An interior designer brings colour and character to a tiny mews house near the sea
The peculiar appeal of mews houses (like their country cousin the cottage) lies in their humble origins. Tiny and eccentric in their layouts, these houses were originally designed as stables and servants' quarters for the larger houses they adjoined. Such were the 19th-century beginnings of this house in Hove on the south coast of England. Now, however, the charm of these houses makes them desirable places to live, as this one was for its current owner, who bought it as a holiday house and called in interior designer Isabella Worsley to give it a fresh and colourful redesign.
Isabella started out on her own in 2018, having spent time first at Guy Goodfellow's architectural and interior design practice and then gone on to work for Kit Kemp. Between these two very different studios she received a thorough grounding in, first, how to attend to the backbone of a space, getting its proportions and flow right, and then how to give the interior a narrative, playing with the unexpected and injecting humour and character into the rooms. Both aspects of her training have been called in on this project.
“The first priority was to reconfigure the space," says Isabella. “It was all feeling rather boxy and lacking flow.” To create that sense of flow and openness which is so essential in a small house, Isabella brought on the architect Martin Taylor, who set about streamlining the floor levels and working with the layout to allow it to function for family life. One of the most striking features of the house is the ‘vinery’ on the second floor, a beautiful glass extension already in existence when the project started, which houses the sitting room and gives an extraordinary sense of openness.
Part of the joy of the vinery is that its openness is so unexpected, given the compact nature of the rest of the house. Isabella was keen not to open up the entire floor plan unnecessarily. “I'm not sure the current trend for open-plan living always works,” she says. “You lose wall space and you're constrained to keep the same aesthetic flowing through the entire house. Whereas actually, when you have separate rooms and disconnected spaces, you can create contrast, and then it feels like the house is constantly unravelling to you.” The deep green of the sitting room and the open freshness of the vinery are a good example of this unfolding of spaces via the contrast of light and dark.
When it came to the aesthetic of the interiors, the family wanted something “informal with a bit of beachy vibe,” as Isabella puts it. “It needed not to be precious; they didn't want something where they'd be worried about scuffing the paintwork.” Given that the project was a second home, there were more opportunities to be playful and experimental with the interiors. “When it's a client's main home, they tend to want to play it safer,” reflects Isabella. The beach, which is only a stone's throw from the house, was a significant influence. Much of the ground floor, which encompasses the kitchen and dining area, is clad in V-grooved panelling, which Isabella finds has a more contemporary feel than the usual tongue and groove.
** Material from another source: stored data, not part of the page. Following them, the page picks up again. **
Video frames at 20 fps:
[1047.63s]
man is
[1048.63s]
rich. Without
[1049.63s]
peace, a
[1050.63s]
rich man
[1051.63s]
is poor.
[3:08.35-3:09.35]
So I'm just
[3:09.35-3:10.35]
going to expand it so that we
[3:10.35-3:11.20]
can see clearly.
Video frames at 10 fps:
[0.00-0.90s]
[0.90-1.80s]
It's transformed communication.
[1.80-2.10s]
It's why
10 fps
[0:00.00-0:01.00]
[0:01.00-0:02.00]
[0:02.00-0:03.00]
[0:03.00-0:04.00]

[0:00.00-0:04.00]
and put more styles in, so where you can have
Isabella also drew on the colour scheme of Vanessa Bell and Duncan Grant's Charleston, located not far from Brighton on the Sussex Downs to create something “warm and playful, with a bit of a sense of humour.” Pleasing blocks of flat colour demarcate most of the main rooms, including a deep green in the sitting room, moody blues in the bedrooms, and a cheerful pink-toned red in the kitchen. In general she wanted to work with the smallness of the house rather than fighting against it: thus in the attic bedroom (which used to function as a coal-hole), the wallpaper wraps around the entire room, including the ceiling, to create a cocooning feel.
The furniture in the house works well for the informal vibes of the interior. “The client didn't really want us to buy many new pieces,” says Isabella, and given the constraints of the budget, she and her team spent plenty of time combing through Ebay and other marketplaces for the right things. “We like working with vintage and antique furniture,” she explains. “It feels like a considerate way of working, and of course they also bring a sense of heritage and history to a house, as well as a feeling that it's been built up over time. It's the way our clients are going more and more." Select modern pieces like the Hector Finch pendant in the vinery add a sharpness and cleanness to the space, forming a stimulating contrast between old and new.